D’Artagnan fit signe de la tête que non, et repartit à fond de train. À Écouis, la même scène se répéta: il trouva un hôte aussi prévenant, un cheval frais et reposé; il laissa son adresse comme il l’avait fait, et repartit du même train pour Pontoise. À Pontoise, il changea une dernière fois de monture, et à neuf heures il entrait au grand galop dans la cour de l’hôtel de M. de Tréville.
Il avait fait près de soixante lieues en douze heures.
M. de Tréville le reçut comme s’il l’avait vu le matin même; seulement, en lui serrant la main un peu plus vivement que de coutume, il lui annonça que la compagnie de M. des Essarts était de garde au Louvre et qu’il pouvait se rendre à son poste.
CHAPITRE XXII.
LE BALLET DE LA MERLAISON
Le lendemain, il n’était bruit dans tout Paris que du bal que MM. les échevins de la ville donnaient au roi et à la reine, et dans lequel Leurs Majestés devaient danser le fameux ballet de la Merlaison, qui était le ballet favori du roi.

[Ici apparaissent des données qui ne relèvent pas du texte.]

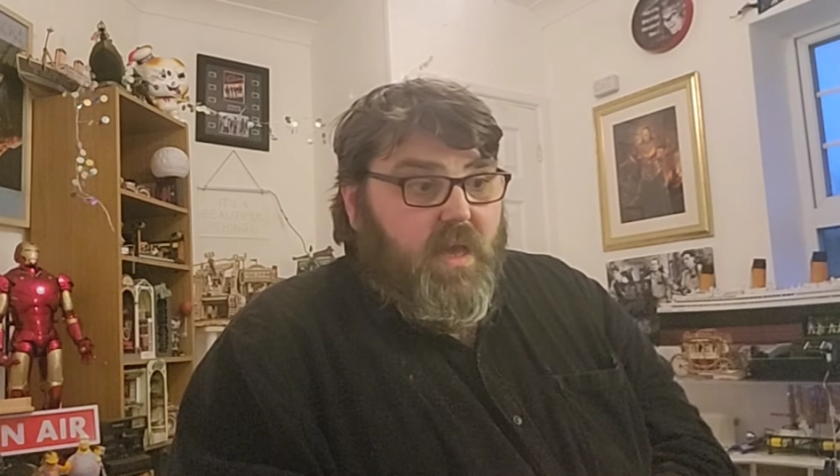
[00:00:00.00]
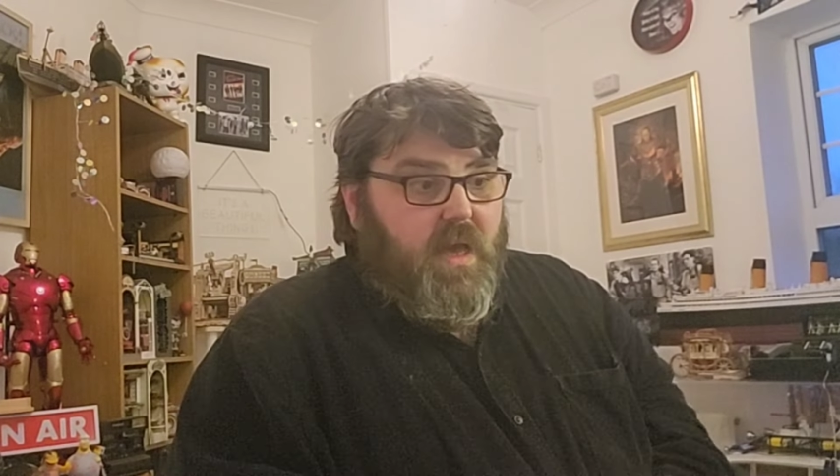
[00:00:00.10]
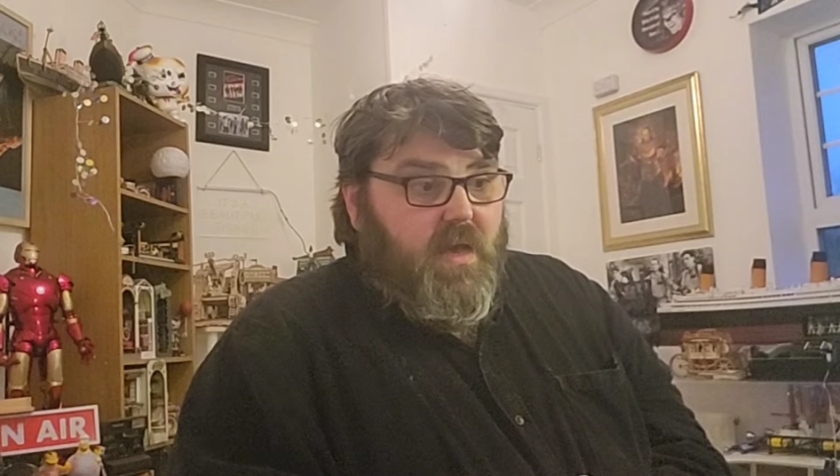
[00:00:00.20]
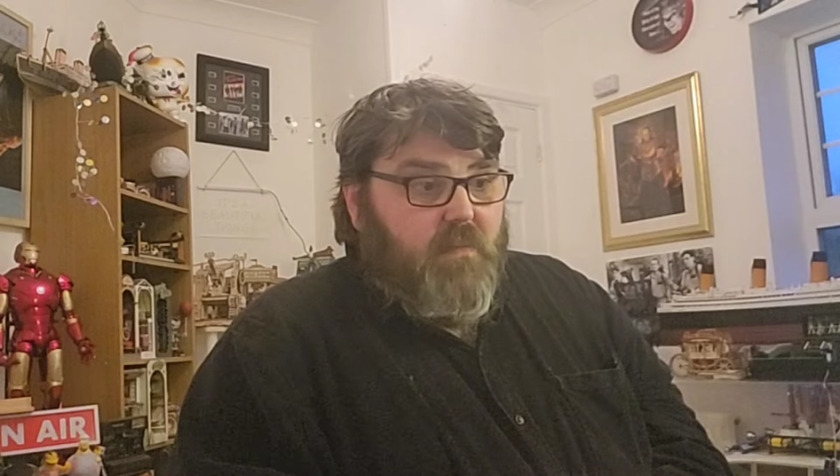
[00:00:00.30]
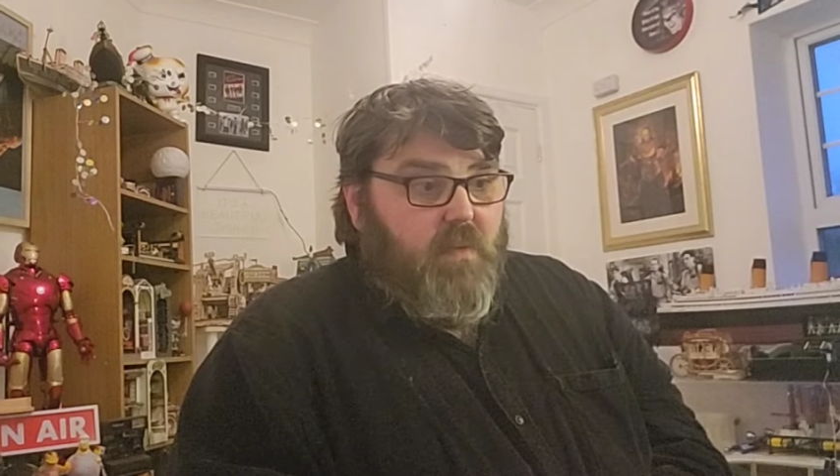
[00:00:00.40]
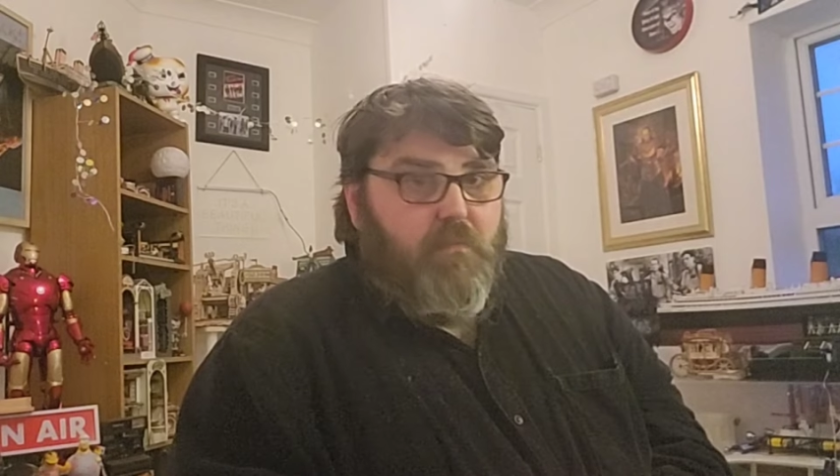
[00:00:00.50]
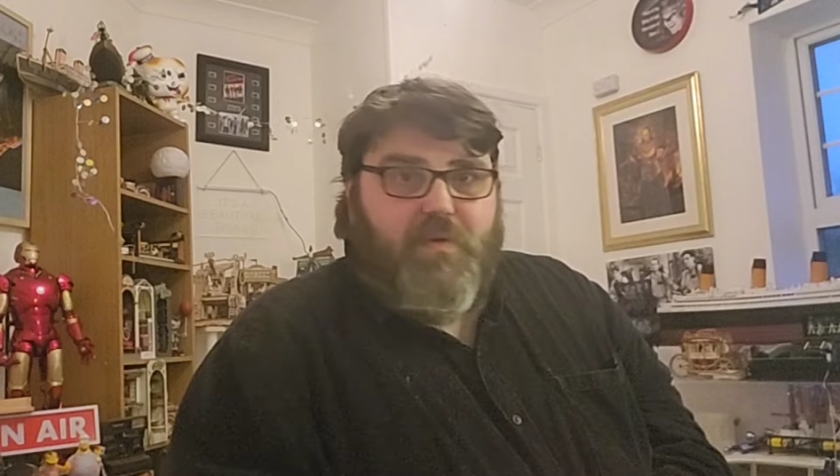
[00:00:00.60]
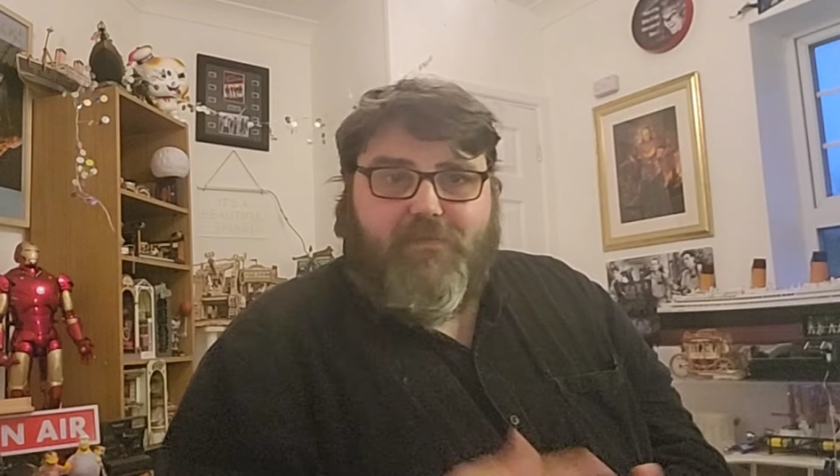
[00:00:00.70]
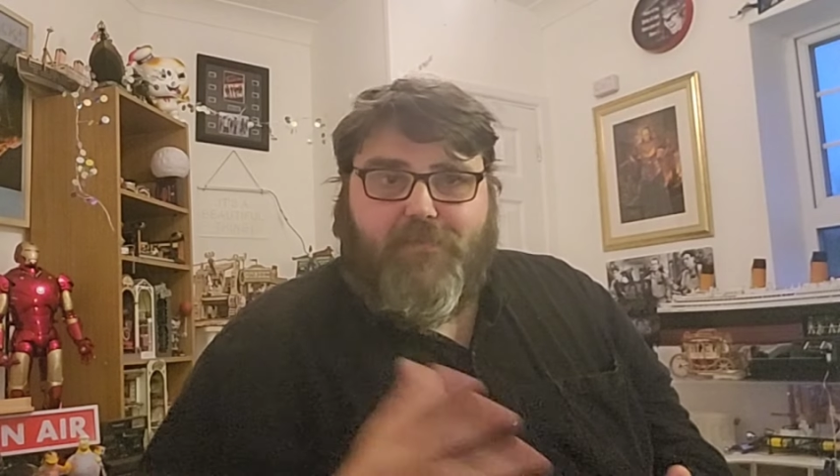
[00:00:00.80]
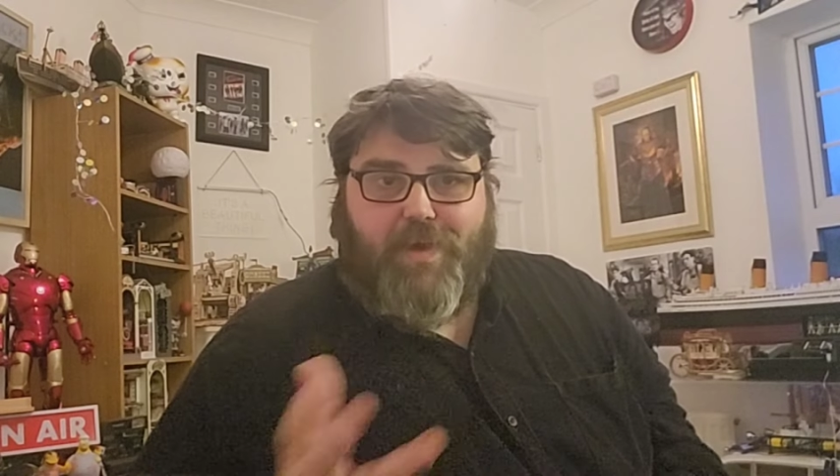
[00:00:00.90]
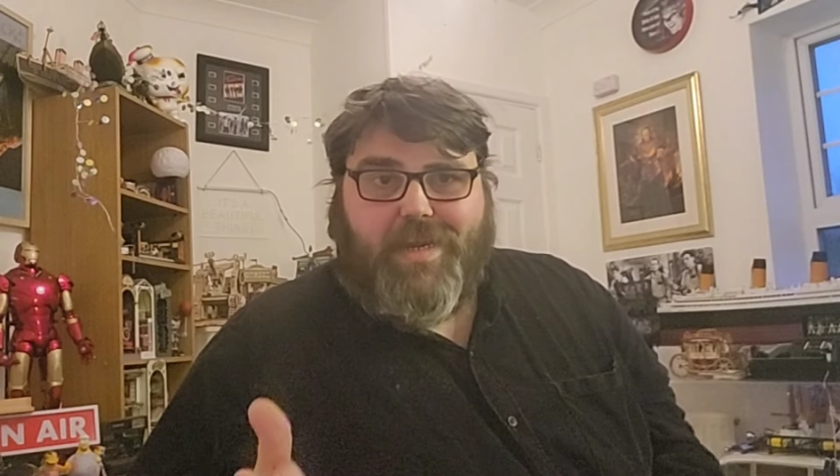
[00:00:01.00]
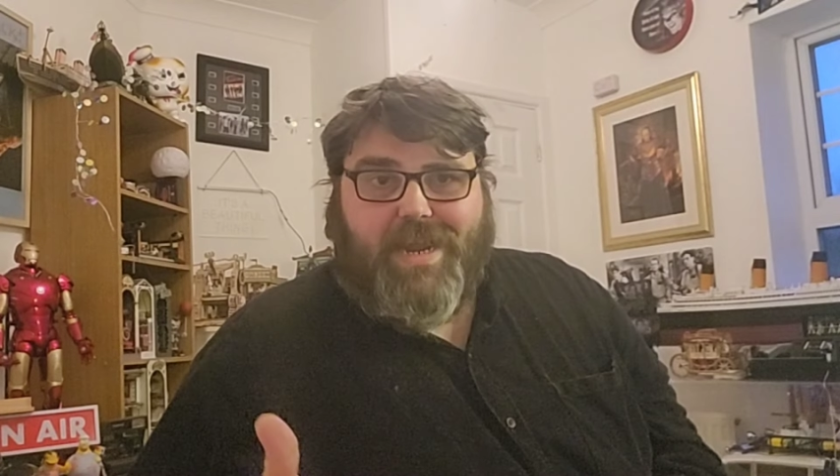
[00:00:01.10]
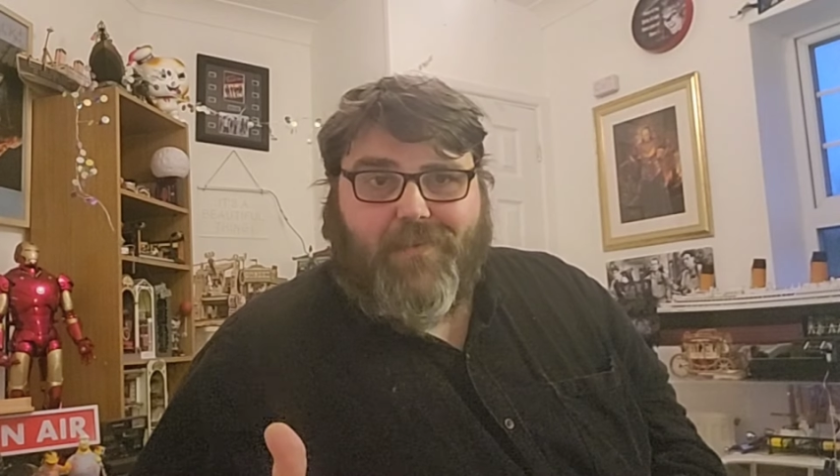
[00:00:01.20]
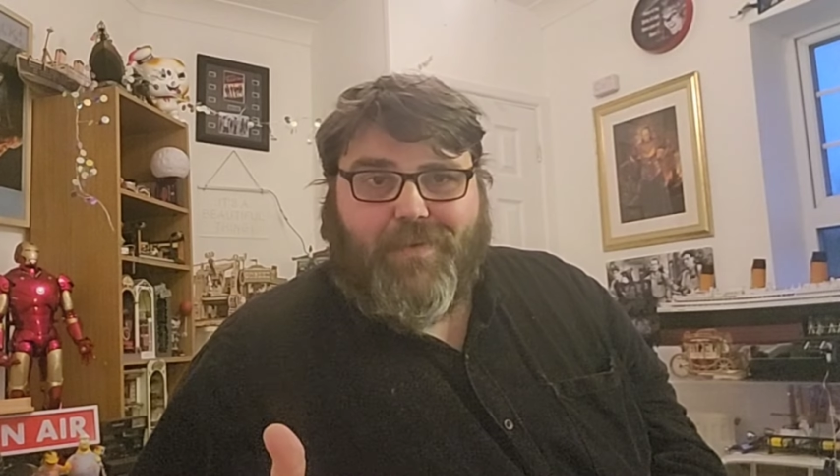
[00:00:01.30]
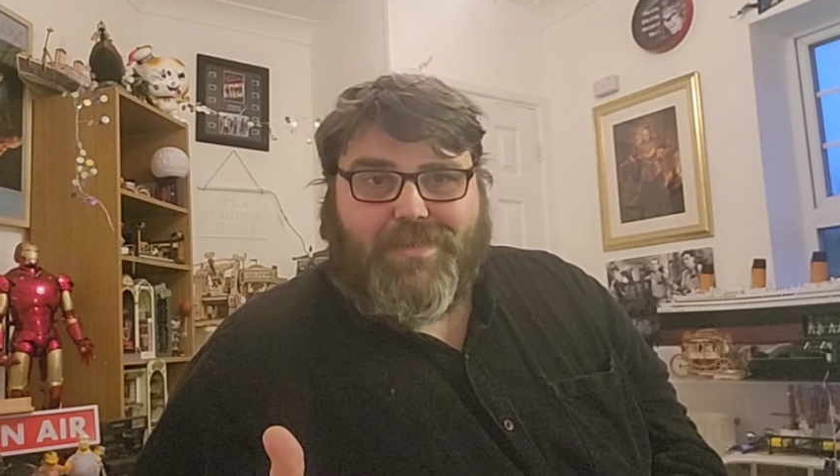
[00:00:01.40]
But fun
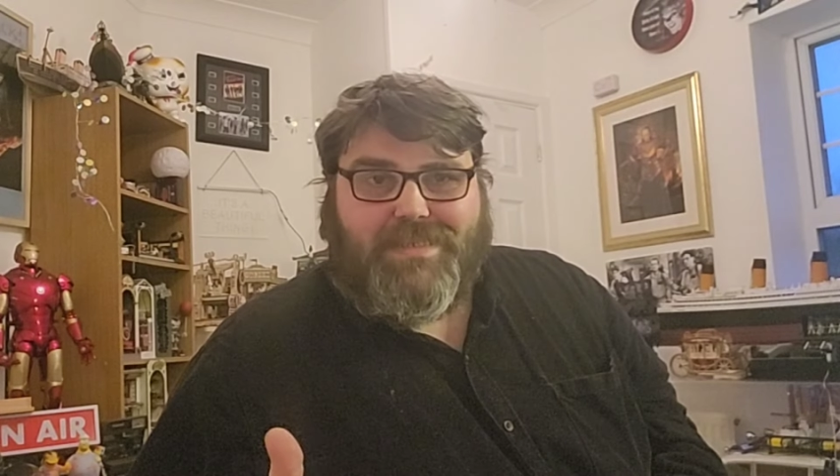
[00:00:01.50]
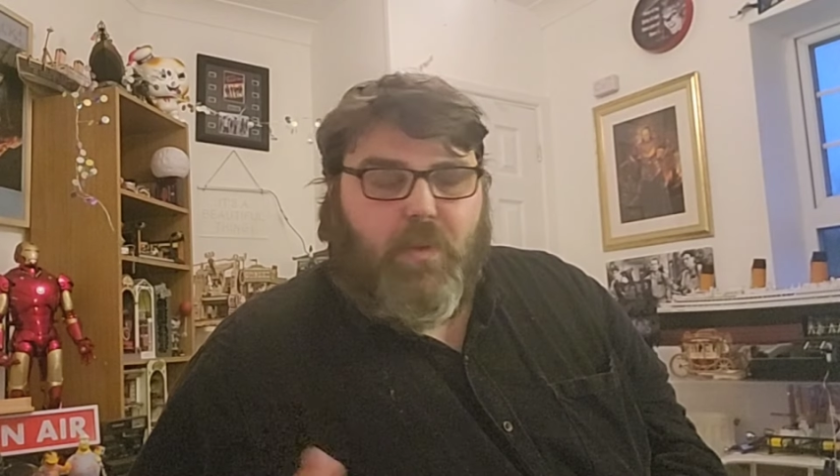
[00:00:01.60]
hours.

Depuis huit jours on préparait, en effet, toutes choses à l’Hôtel de Ville pour cette solennelle soirée. Le menuisier de la ville avait dressé des échafauds sur lesquels devaient se tenir les dames invitées; l’épicier de la ville avait garni les salles de deux cents flambeaux de cire blanche, ce qui était un luxe inouï pour cette époque; enfin vingt violons avaient été prévenus, et le prix qu’on leur accordait avait été fixé au double du prix ordinaire, attendu, dit ce rapport, qu’ils devaient sonner toute la nuit.